Hayır, Işık aşkına, bu olamaz.
"R-Ravenshadow Kalesi mi? Urekai'nin dört büyük hükümdarının evi. Büyük gücün Fısıltılı Uçurumu mu?" diye ağzından kaçırdı Emeriel, artık dehşetini bastıramayarak.
Lord Ottai homurdandı. "İnsanların buna dediği bu. Biz demiyoruz. Ama evet, haklısın. Ravenshadow Kalesi'ndesin, Prens Emeriel."
"Burasının Urai'nin en güvenli yeri olduğunu, kaçmaya kalkışırsan içinde kaybolabileceğin geniş arazilere sahip olduğunu sana söylememe gerek yok." Lord Vladya sırıttı. "Seni yutacak ve asla bir daha görülmeyeceğin bir girdap.
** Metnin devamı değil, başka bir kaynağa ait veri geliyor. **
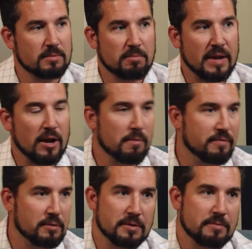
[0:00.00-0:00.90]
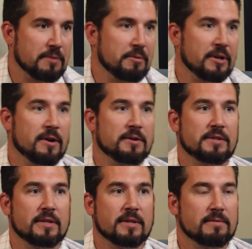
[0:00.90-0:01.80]
been helpful in, in, regards
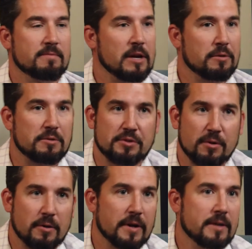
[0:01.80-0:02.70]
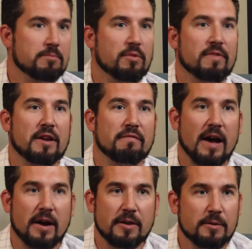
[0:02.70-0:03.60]
to telling their story, providing
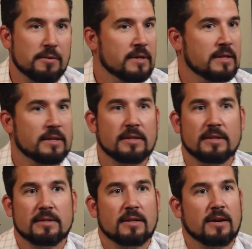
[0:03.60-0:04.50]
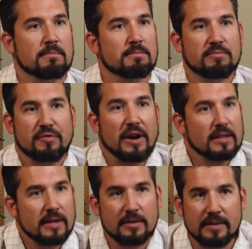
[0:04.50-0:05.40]
value, um,
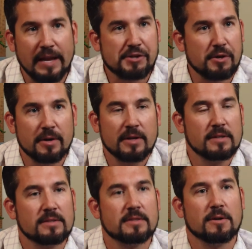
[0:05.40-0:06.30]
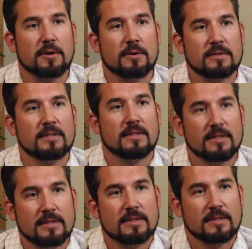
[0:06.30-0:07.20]
friendly, natured. So
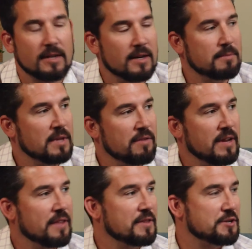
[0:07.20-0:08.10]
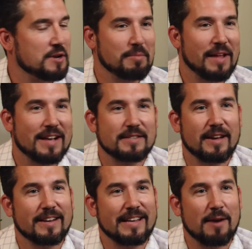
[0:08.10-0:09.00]
um, even hit the strip last
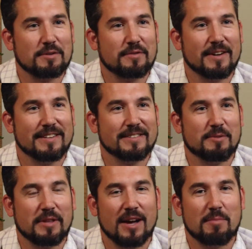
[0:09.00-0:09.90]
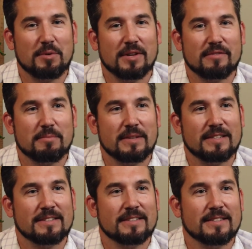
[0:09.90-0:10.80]
night. That was fun with a couple of them.
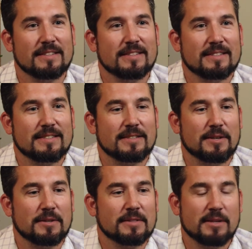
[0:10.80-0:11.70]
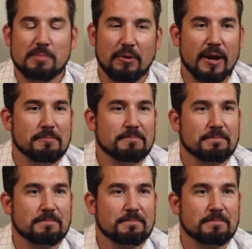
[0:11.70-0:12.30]
And so that's no, been great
Ravenshadow'dan kaçış yok."
Emeriel onların sözlerini duyuyordu, ama zihni çok daha büyük bir korkuyla doluydu.
"Urekai'nin dört büyük hükümdarı burada mı yaşıyor?" diye düşündü Emeriel, dehşetle.
"Evet, yaşıyorlar." Lord Ottai hafifçe eğlenmiş gibiydi, Emeriel'in dikkatini çekti.
Emeriel bunu sesli söylediğinin farkında değildi.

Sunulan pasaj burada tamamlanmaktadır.